*DIRECTIONS FOR THIS TASK:*
Write each line below back out exactly, omitting its pictures.

*DATA SHOWN:*
+++

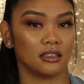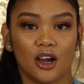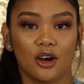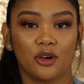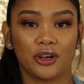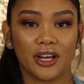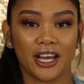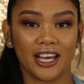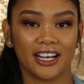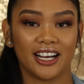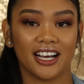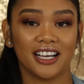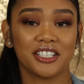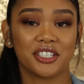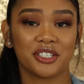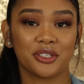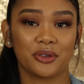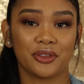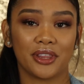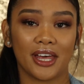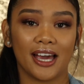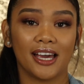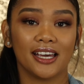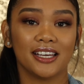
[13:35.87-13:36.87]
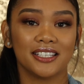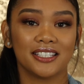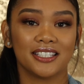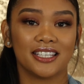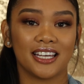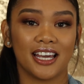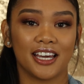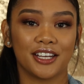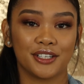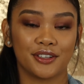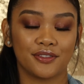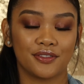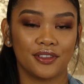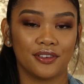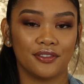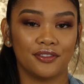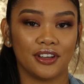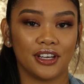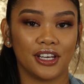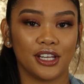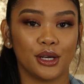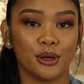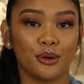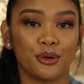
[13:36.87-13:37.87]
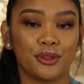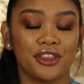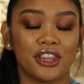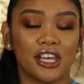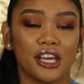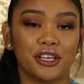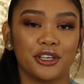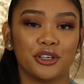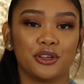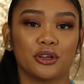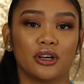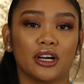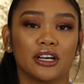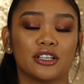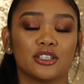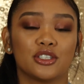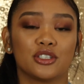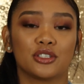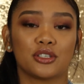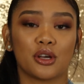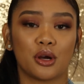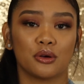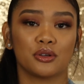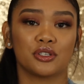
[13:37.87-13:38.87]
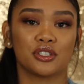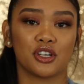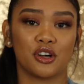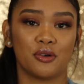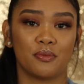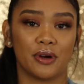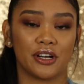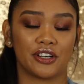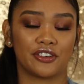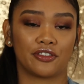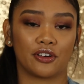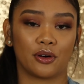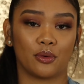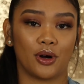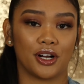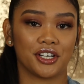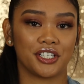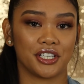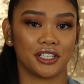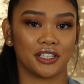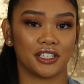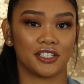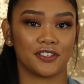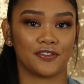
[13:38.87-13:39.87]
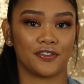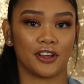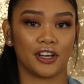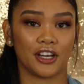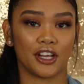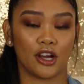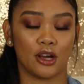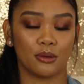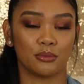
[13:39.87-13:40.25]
Okay guys, so that is the end of the video. Thank you guys so much for watching this video.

+++

*EXERCISE OUTPUT:*
[13:35.87-13:36.87]
[13:36.87-13:37.87]
[13:37.87-13:38.87]
[13:38.87-13:39.87]
[13:39.87-13:40.25]
Okay guys, so that is the end of the video. Thank you guys so much for watching this video.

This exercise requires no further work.